以前の職場で同僚だった女性の話です。彼女は非常にしとやかで聡明な美人でした。

有名女子大を卒業してすぐに大手企業のOLになったものの、人間関係や仕事上でのトラブルが元で体を壊し退職したそうです。

自分を卑下する癖がついた

入社直後になんとなく「ここは合わない」と感じた彼女。ですから、退職の際はしょうがないな、と諦めたそうです。元々父親のコネで入社した経緯から、彼女は他の活動的で野心家な同僚に引け目を感じ、仕事で失敗などすると「自分はダメな人間だ。人の助けがないと何もできない無能だ。」と自分を卑下する癖がついていたそうです。

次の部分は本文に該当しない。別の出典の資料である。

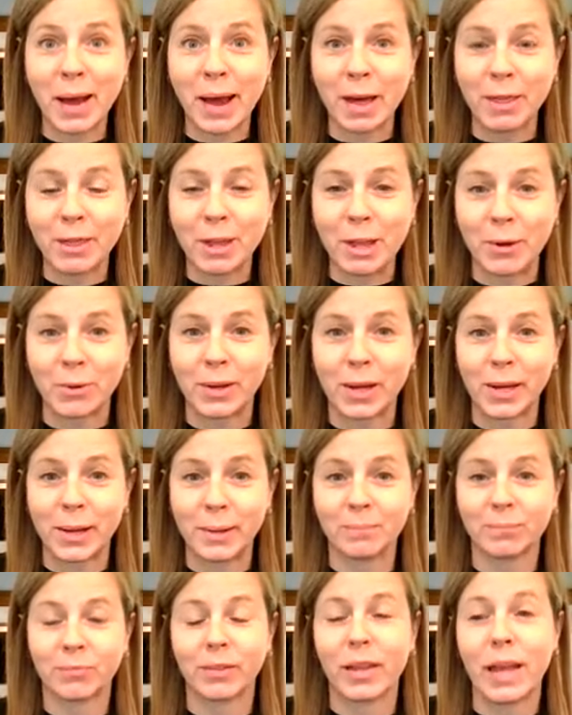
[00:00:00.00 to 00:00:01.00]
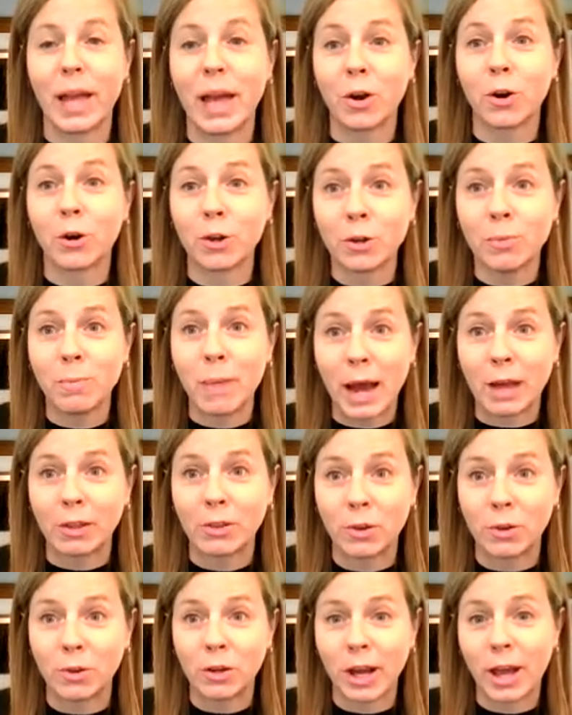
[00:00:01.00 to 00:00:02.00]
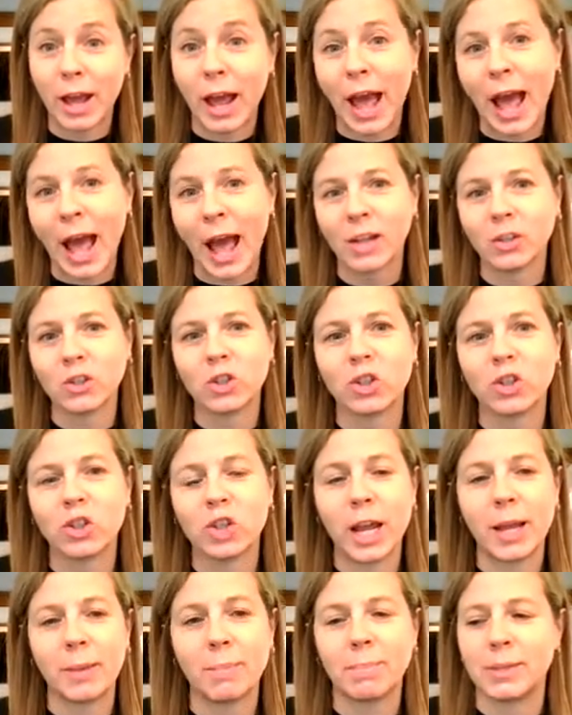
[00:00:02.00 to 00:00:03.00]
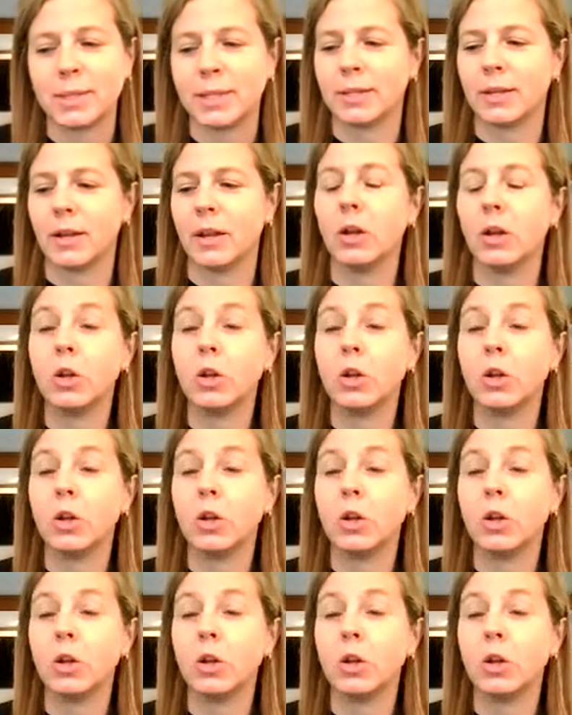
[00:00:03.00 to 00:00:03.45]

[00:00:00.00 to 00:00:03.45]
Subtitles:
math unit, and our new math unit has shapes.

まずは、痛めた心と身体を癒すために休養に入り、そこでたくさんの自己啓発に関する本を読んだ彼女。内容はどれも自分に当てはまるような気がし、著者に励まされた気分になり、読んで良かった、と思ったそうです。

自己啓発本を読み始めて

それからも、あらゆる自己啓発本を読み続けました。やがて、彼女は回復し、私が勤めていた職場にやってきました。誰もが彼女の印象を、明るく素直で優しい女性、と感じ慕っていました。しかし、彼女にそれを伝えても、彼女は納得しません。

その後も、仕事上で高い評価を得ても彼女は「何かの間違いだ」と言うのです。新しいスキルを身につけ、きちんと誠実に仕事をこなし、社交性もあり、恨む人もいない彼女がどうして彼女自身を評価出来ないのかに疑問を持つとともに、彼女の生い立ちや前の職場で起きた話を聞くにつれ、彼女もアダルトチルドレンなのでは、と感じてきました。

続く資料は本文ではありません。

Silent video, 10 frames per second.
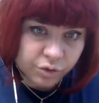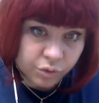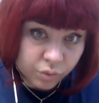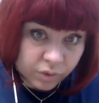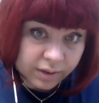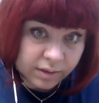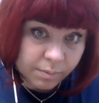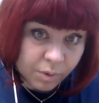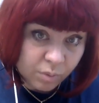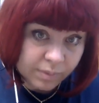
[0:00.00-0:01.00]
during the
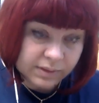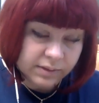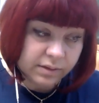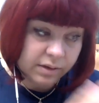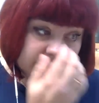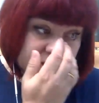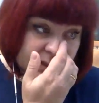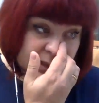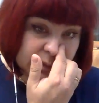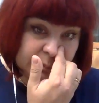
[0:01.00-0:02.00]
moment of the
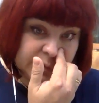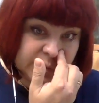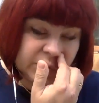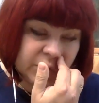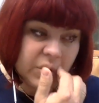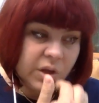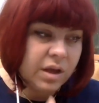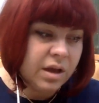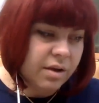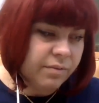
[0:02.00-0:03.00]
eclipse.
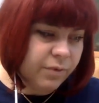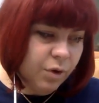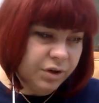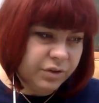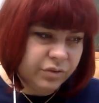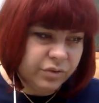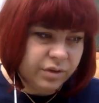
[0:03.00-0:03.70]
Avoid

彼女は自分が読んでいた自己啓発の書籍を私に勧めてきました。その当時には既に自分の自立への指針を固めていた私は、なるべく人の意見に翻弄されないようにと過ごしていたため断りしました。

彼女はもはやこれらの本は自分にとってのバイブルなのだ、と話してくれました。しかし、自身を鼓舞するための方法が詰め込まれた自己啓発本を何冊も読んでいるにもかかわらず、彼女がいつまでも自分に自信が持てない、という事実について、私はまるで自分の事のようにがっかりしました。

両親の敷いたレールを歩んだ半生

彼女の半生は、すべて周りからのアドバイスに溢れていました。子供の時から勉強も遊びも遊び相手もご両親が決めていたそうです。中学から大学、就職に至るまでご両親や親戚の指示に従って進んできたそうです。これには無駄なく、言われたままに過ごしていればスムーズに未来が開ける感覚を彼女も自覚していたのだと思います。

就職して間もなく退職しても、心が納得しているつもりでいたそうですが、彼女にとっては初めての挫折です。そして一気に「自信喪失」を経験したのです。

身体を壊した事実は、もしかして彼女の内面からの訴えではなかったのかな、と思いました。そして、たくさんの自己啓発本は、もはや大人になった彼女にああしなさい、こうしなさい、と言ってくれなくなったご両親、身内の代わりだったのではないかと思います。